WHAT YOU WILL DO:
Starting at the first line of the entries below, please return exactly each line up to and including the one with "[00:00:53.13]"; pictures stay out.

--------

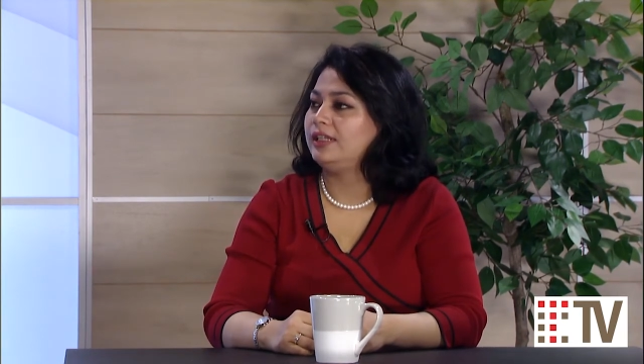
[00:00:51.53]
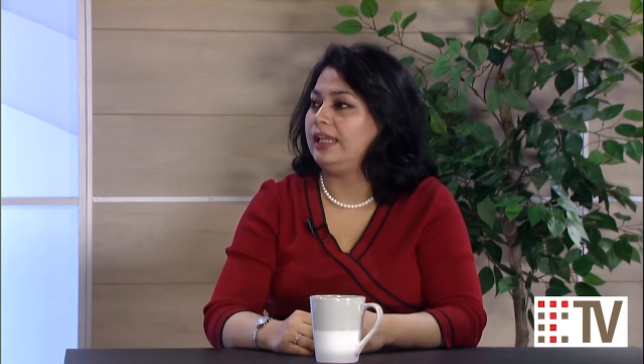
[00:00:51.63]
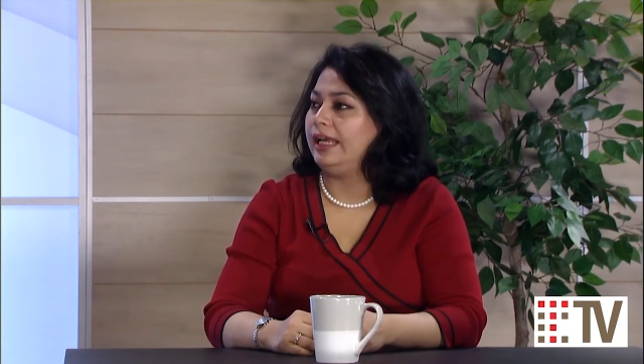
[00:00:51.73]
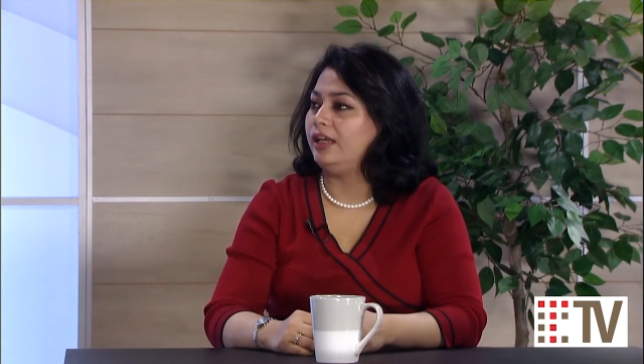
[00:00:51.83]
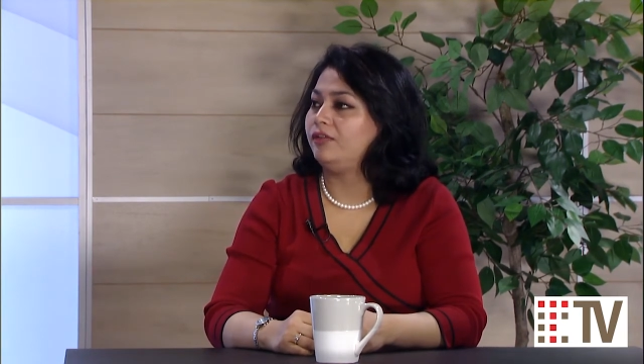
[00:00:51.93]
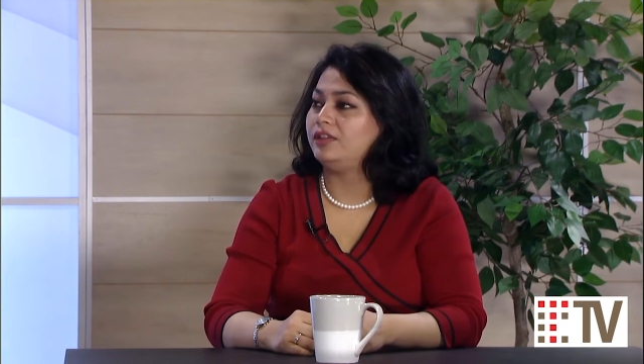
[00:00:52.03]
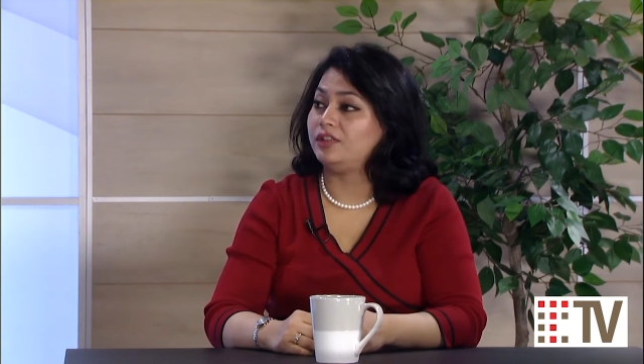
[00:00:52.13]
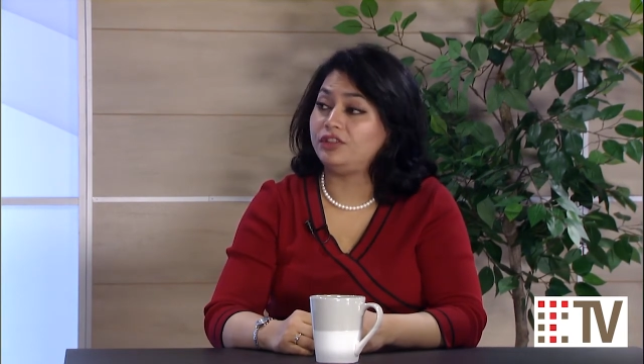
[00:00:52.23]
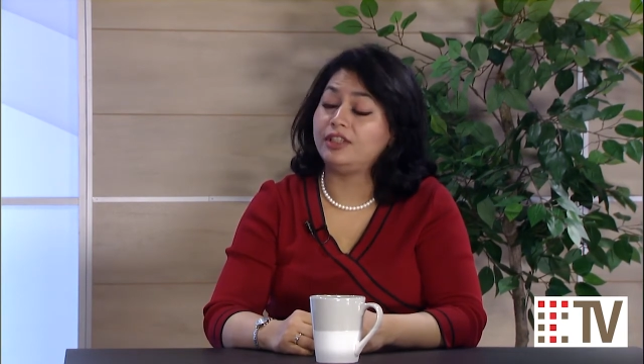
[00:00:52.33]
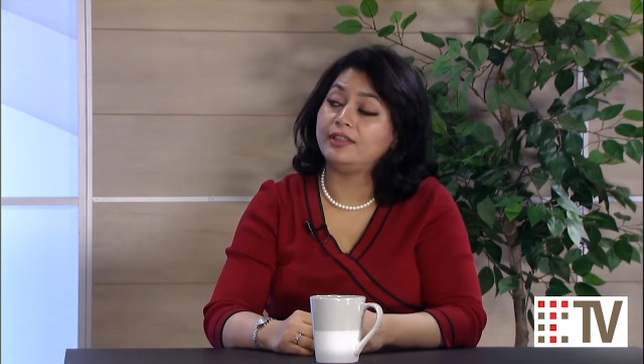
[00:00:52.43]
like
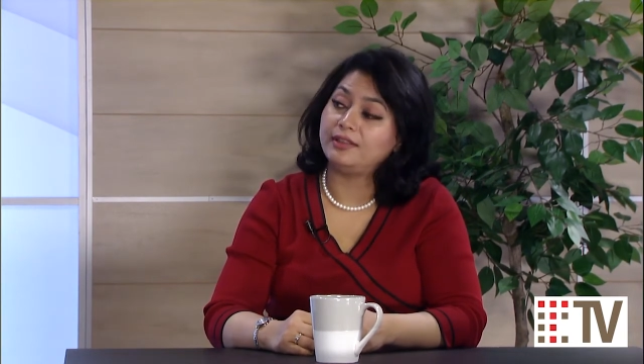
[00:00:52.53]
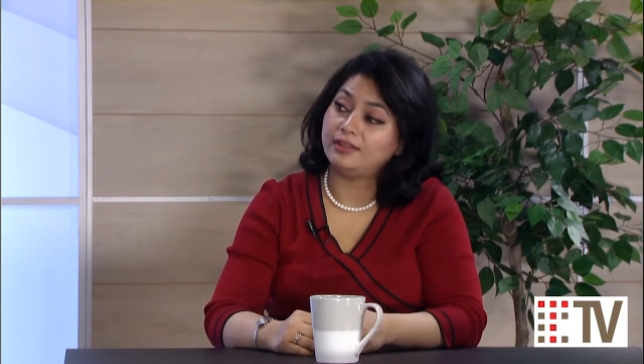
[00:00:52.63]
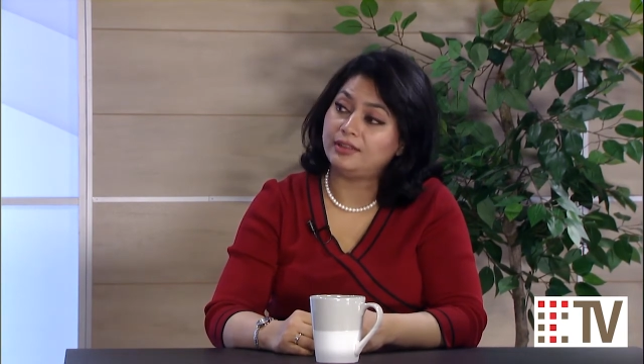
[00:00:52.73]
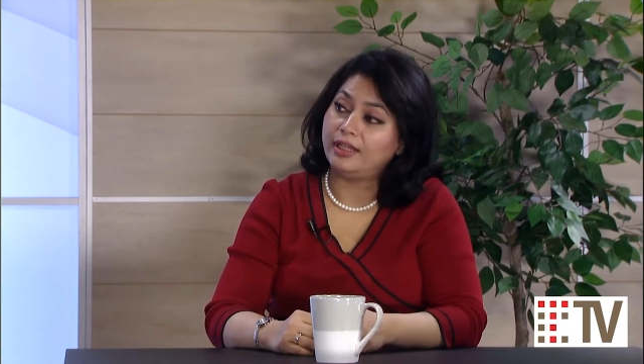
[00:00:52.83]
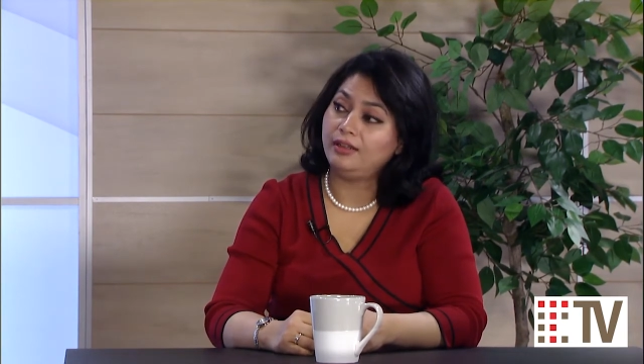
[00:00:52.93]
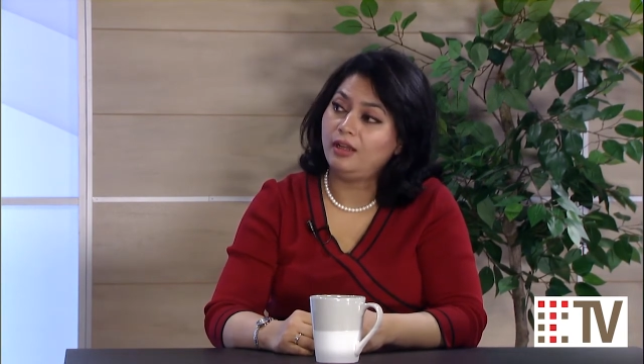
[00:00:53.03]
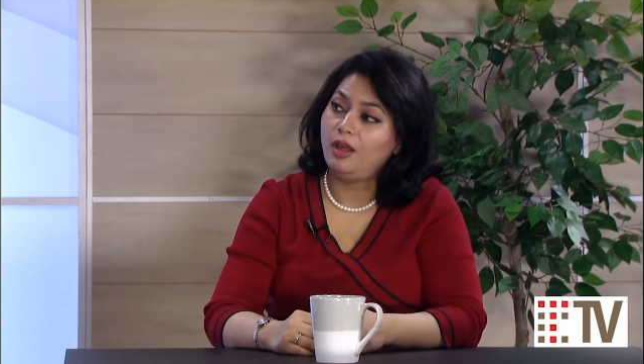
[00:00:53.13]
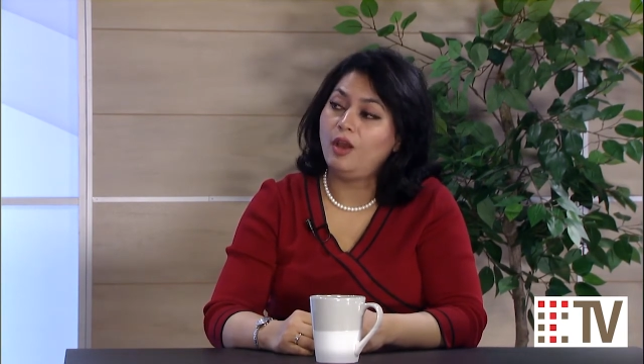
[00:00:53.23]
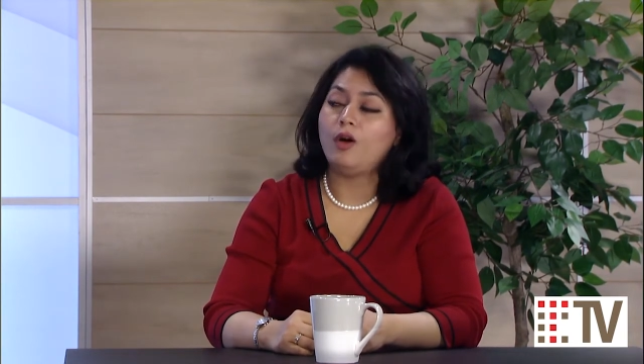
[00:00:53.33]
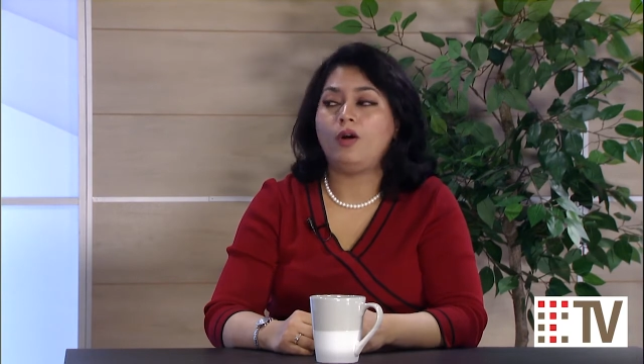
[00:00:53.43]
physician assistant
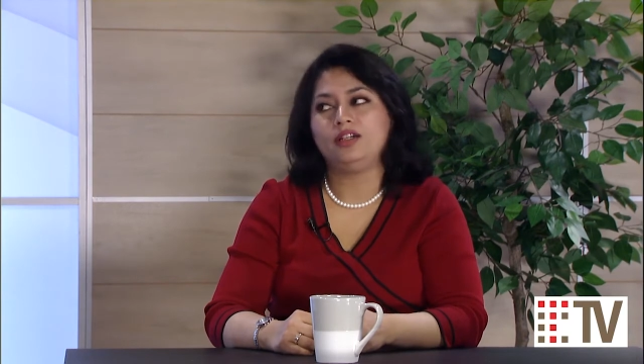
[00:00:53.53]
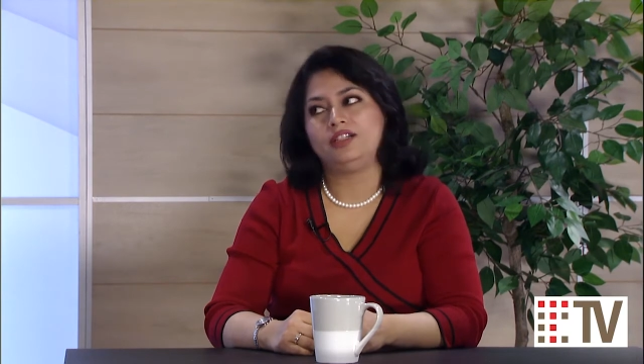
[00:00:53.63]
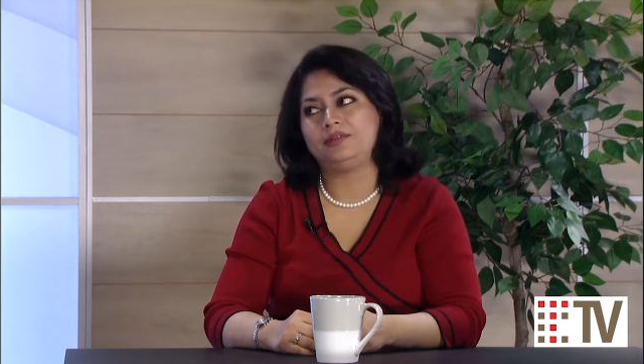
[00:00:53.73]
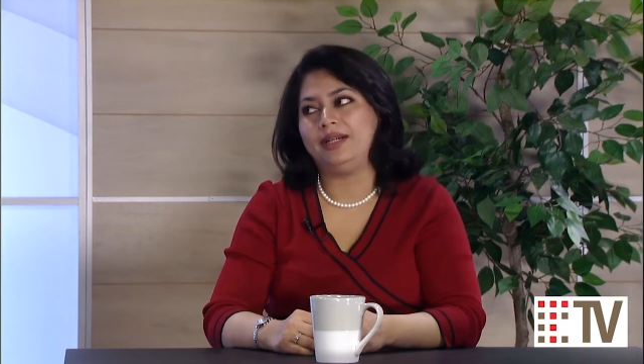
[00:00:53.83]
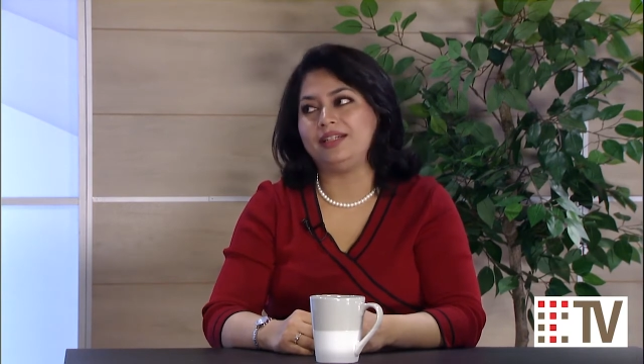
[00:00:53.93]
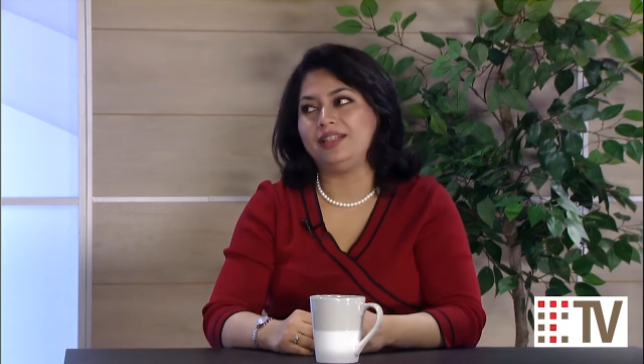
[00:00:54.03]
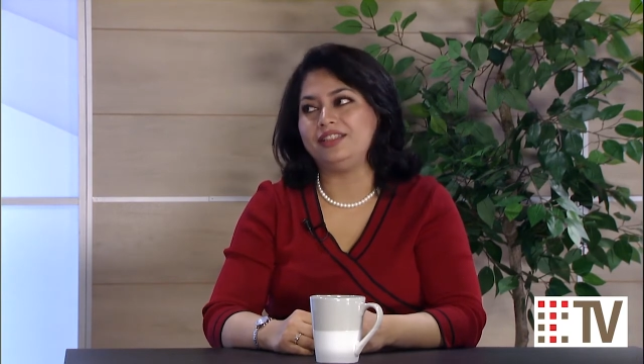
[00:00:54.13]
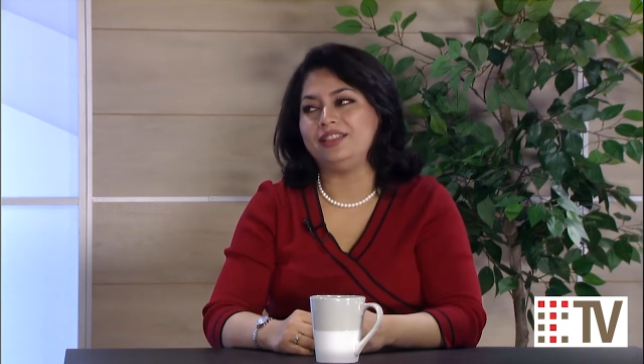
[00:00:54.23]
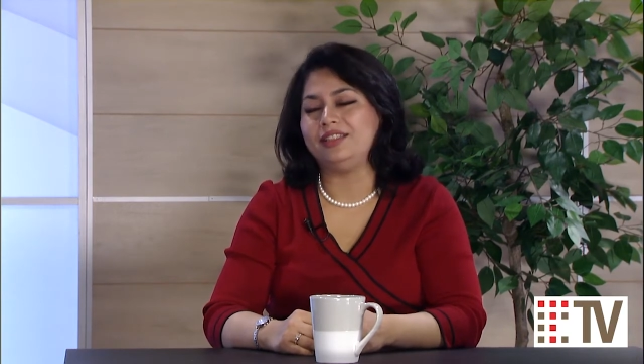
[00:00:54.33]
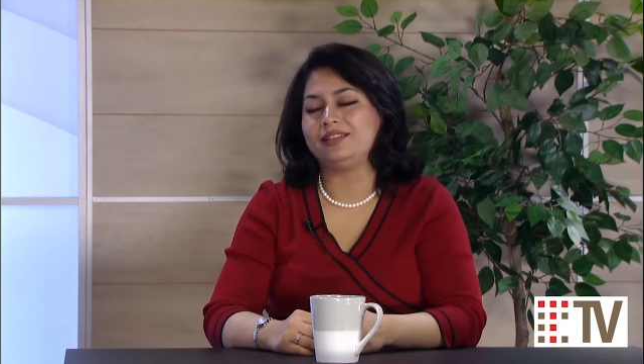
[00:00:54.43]
or nurse
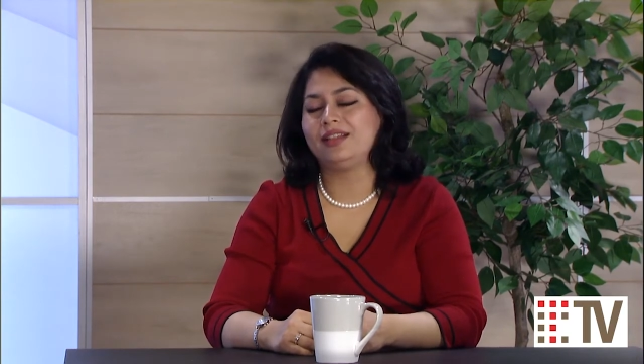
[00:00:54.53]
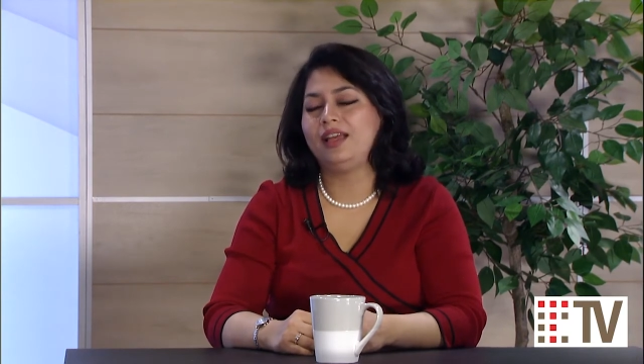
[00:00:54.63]
practitioners.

--------

EXERCISE SOLUTION:
[00:00:51.53]
[00:00:51.63]
[00:00:51.73]
[00:00:51.83]
[00:00:51.93]
[00:00:52.03]
[00:00:52.13]
[00:00:52.23]
[00:00:52.33]
[00:00:52.43]
like
[00:00:52.53]
[00:00:52.63]
[00:00:52.73]
[00:00:52.83]
[00:00:52.93]
[00:00:53.03]
[00:00:53.13]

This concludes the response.